Stored items
____
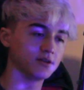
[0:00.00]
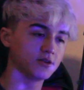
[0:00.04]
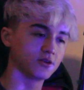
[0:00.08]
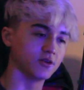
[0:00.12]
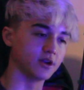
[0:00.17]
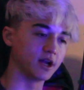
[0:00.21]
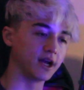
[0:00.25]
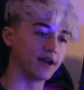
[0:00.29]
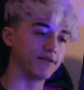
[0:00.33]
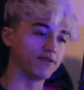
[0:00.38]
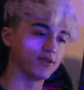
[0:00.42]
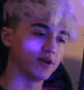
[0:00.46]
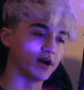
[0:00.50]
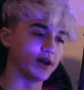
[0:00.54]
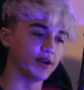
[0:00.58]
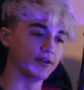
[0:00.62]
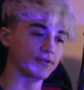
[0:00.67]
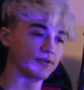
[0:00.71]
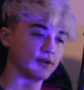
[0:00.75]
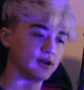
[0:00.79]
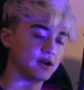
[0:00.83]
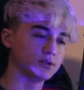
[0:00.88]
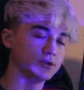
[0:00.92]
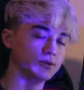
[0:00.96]
could I have thought
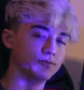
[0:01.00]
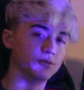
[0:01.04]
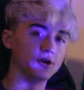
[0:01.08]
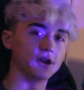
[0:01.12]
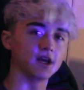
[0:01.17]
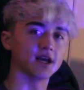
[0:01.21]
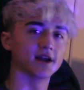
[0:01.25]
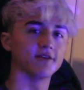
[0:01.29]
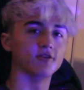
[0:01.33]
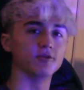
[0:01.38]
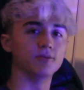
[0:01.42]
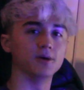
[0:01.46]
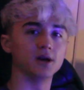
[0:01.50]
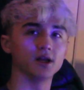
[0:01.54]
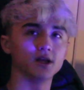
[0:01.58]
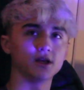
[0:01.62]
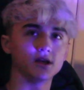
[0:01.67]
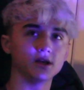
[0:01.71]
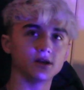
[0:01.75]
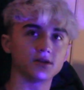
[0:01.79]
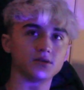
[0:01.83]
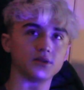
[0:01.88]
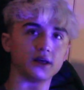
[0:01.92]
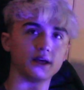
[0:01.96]
of to bring
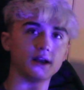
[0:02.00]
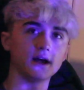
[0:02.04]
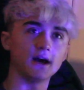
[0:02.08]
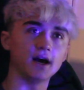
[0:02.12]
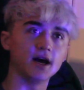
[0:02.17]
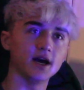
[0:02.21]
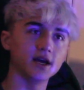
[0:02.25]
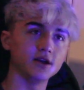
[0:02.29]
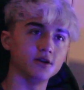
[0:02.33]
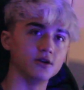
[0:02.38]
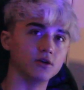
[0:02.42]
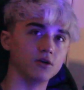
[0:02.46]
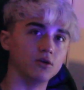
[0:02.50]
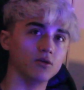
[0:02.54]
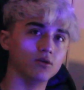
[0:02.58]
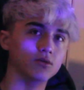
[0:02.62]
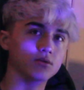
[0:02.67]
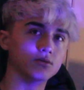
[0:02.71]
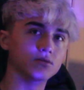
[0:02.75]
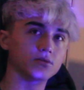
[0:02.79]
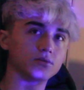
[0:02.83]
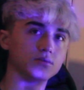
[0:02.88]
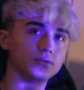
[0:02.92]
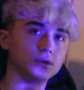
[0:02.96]
everybody that I know
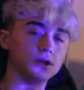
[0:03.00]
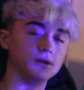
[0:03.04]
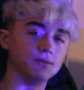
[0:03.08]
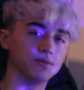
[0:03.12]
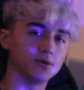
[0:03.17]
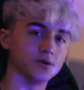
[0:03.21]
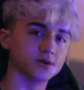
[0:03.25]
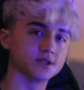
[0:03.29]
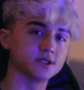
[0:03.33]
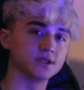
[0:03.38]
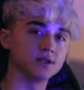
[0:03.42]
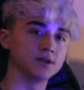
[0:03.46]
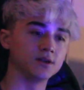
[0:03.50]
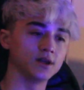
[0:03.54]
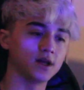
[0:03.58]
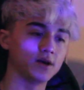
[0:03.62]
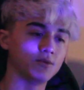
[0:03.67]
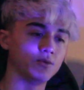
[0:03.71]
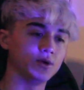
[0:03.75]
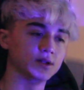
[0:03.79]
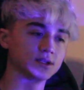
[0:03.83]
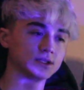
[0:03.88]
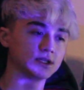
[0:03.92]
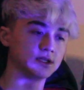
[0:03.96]
in person that
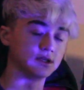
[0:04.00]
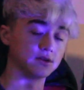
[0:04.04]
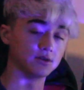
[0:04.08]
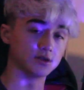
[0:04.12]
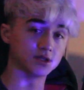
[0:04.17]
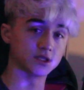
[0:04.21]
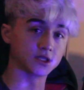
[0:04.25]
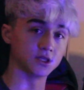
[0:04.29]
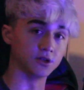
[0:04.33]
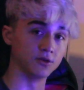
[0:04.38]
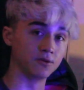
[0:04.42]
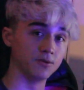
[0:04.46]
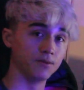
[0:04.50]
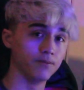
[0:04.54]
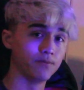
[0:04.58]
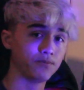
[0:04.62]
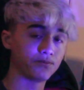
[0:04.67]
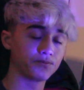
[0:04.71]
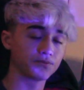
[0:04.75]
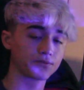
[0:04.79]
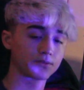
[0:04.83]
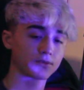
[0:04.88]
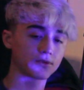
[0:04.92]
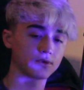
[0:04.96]
wants to do this too
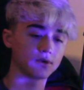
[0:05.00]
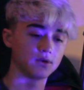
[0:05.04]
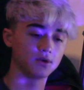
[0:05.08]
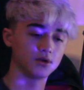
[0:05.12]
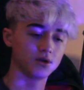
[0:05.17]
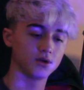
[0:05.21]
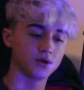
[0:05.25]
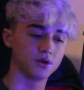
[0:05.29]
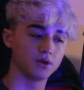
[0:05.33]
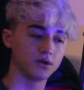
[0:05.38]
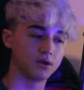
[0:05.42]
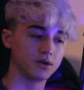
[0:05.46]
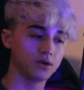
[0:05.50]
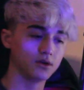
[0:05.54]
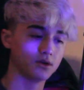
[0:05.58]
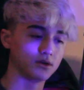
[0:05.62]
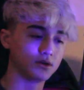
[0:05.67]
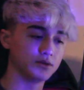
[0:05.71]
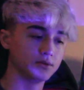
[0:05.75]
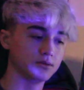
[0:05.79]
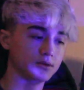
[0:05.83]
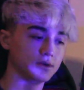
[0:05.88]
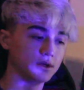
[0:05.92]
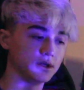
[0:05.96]

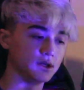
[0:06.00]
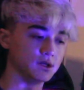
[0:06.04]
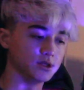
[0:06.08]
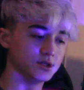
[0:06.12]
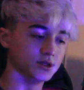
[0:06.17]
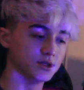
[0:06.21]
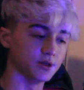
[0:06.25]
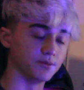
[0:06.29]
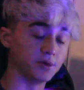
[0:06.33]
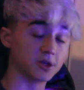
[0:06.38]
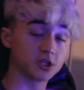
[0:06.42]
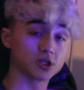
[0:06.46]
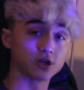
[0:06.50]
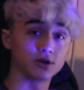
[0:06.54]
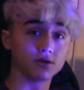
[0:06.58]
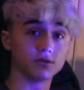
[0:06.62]
into the picture.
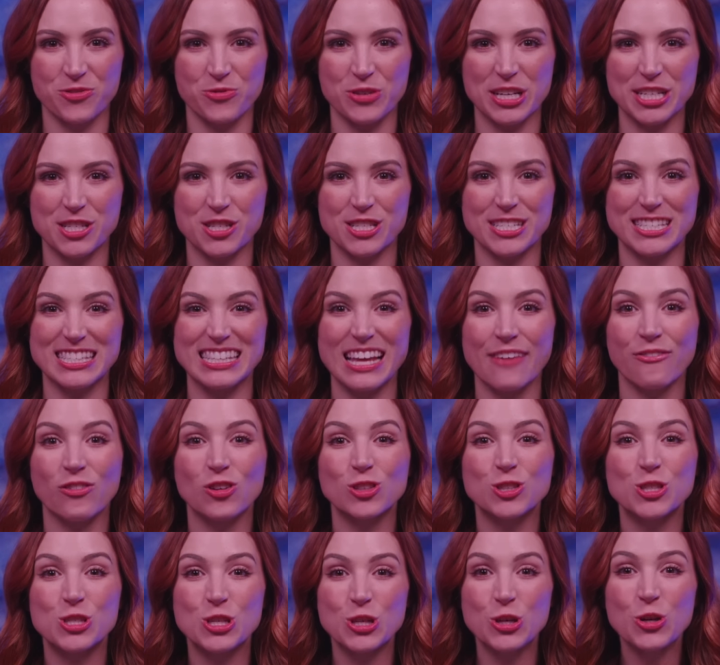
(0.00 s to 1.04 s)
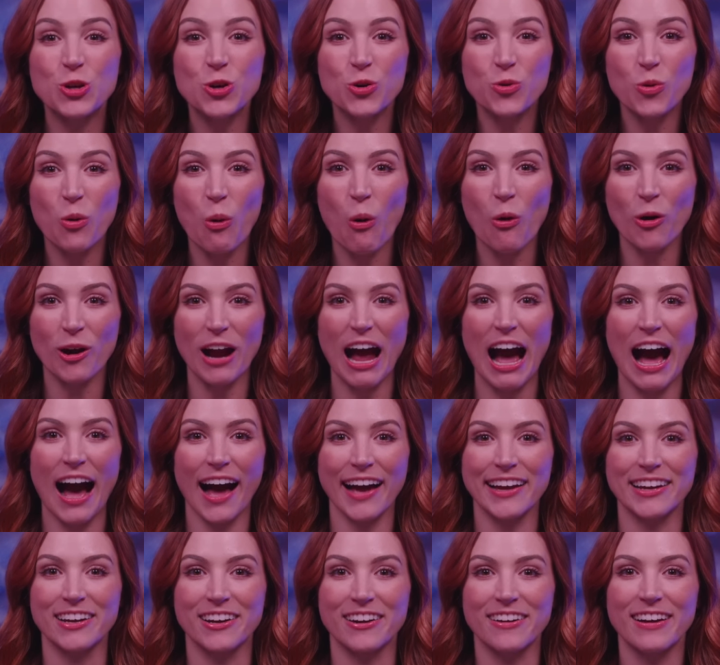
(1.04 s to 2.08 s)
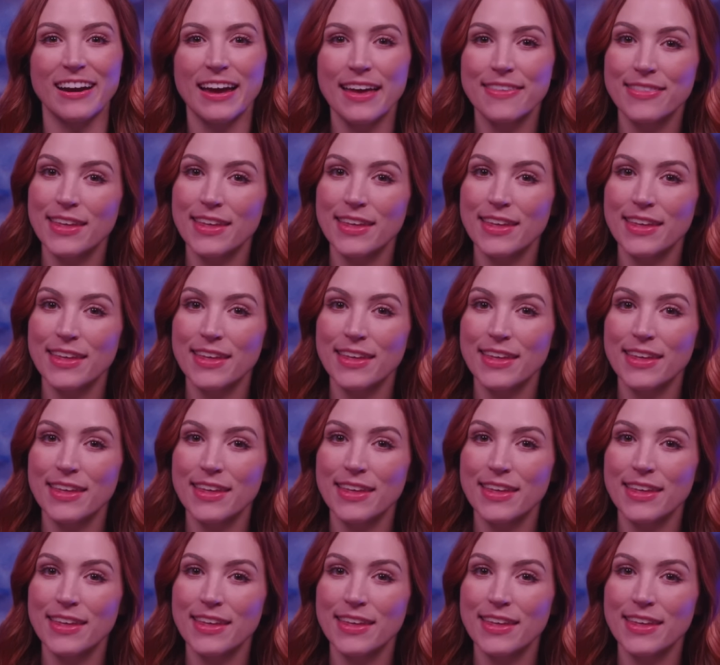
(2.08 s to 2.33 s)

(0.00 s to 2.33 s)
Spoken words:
reaches level 2 or higher,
____
## WHAT THE TASK ASKS
Should a record include a picture, omit it from your copy and return the rest unchanged.

## WRITTEN SOLUTION
[0:00.00]
[0:00.04]
[0:00.08]
[0:00.12]
[0:00.17]
[0:00.21]
[0:00.25]
[0:00.29]
[0:00.33]
[0:00.38]
[0:00.42]
[0:00.46]
[0:00.50]
[0:00.54]
[0:00.58]
[0:00.62]
[0:00.67]
[0:00.71]
[0:00.75]
[0:00.79]
[0:00.83]
[0:00.88]
[0:00.92]
[0:00.96]
could I have thought
[0:01.00]
[0:01.04]
[0:01.08]
[0:01.12]
[0:01.17]
[0:01.21]
[0:01.25]
[0:01.29]
[0:01.33]
[0:01.38]
[0:01.42]
[0:01.46]
[0:01.50]
[0:01.54]
[0:01.58]
[0:01.62]
[0:01.67]
[0:01.71]
[0:01.75]
[0:01.79]
[0:01.83]
[0:01.88]
[0:01.92]
[0:01.96]
of to bring
[0:02.00]
[0:02.04]
[0:02.08]
[0:02.12]
[0:02.17]
[0:02.21]
[0:02.25]
[0:02.29]
[0:02.33]
[0:02.38]
[0:02.42]
[0:02.46]
[0:02.50]
[0:02.54]
[0:02.58]
[0:02.62]
[0:02.67]
[0:02.71]
[0:02.75]
[0:02.79]
[0:02.83]
[0:02.88]
[0:02.92]
[0:02.96]
everybody that I know
[0:03.00]
[0:03.04]
[0:03.08]
[0:03.12]
[0:03.17]
[0:03.21]
[0:03.25]
[0:03.29]
[0:03.33]
[0:03.38]
[0:03.42]
[0:03.46]
[0:03.50]
[0:03.54]
[0:03.58]
[0:03.62]
[0:03.67]
[0:03.71]
[0:03.75]
[0:03.79]
[0:03.83]
[0:03.88]
[0:03.92]
[0:03.96]
in person that
[0:04.00]
[0:04.04]
[0:04.08]
[0:04.12]
[0:04.17]
[0:04.21]
[0:04.25]
[0:04.29]
[0:04.33]
[0:04.38]
[0:04.42]
[0:04.46]
[0:04.50]
[0:04.54]
[0:04.58]
[0:04.62]
[0:04.67]
[0:04.71]
[0:04.75]
[0:04.79]
[0:04.83]
[0:04.88]
[0:04.92]
[0:04.96]
wants to do this too
[0:05.00]
[0:05.04]
[0:05.08]
[0:05.12]
[0:05.17]
[0:05.21]
[0:05.25]
[0:05.29]
[0:05.33]
[0:05.38]
[0:05.42]
[0:05.46]
[0:05.50]
[0:05.54]
[0:05.58]
[0:05.62]
[0:05.67]
[0:05.71]
[0:05.75]
[0:05.79]
[0:05.83]
[0:05.88]
[0:05.92]
[0:05.96]

[0:06.00]
[0:06.04]
[0:06.08]
[0:06.12]
[0:06.17]
[0:06.21]
[0:06.25]
[0:06.29]
[0:06.33]
[0:06.38]
[0:06.42]
[0:06.46]
[0:06.50]
[0:06.54]
[0:06.58]
[0:06.62]
into the picture.
(0.00 s to 1.04 s)
(1.04 s to 2.08 s)
(2.08 s to 2.33 s)

(0.00 s to 2.33 s)
Spoken words:
reaches level 2 or higher,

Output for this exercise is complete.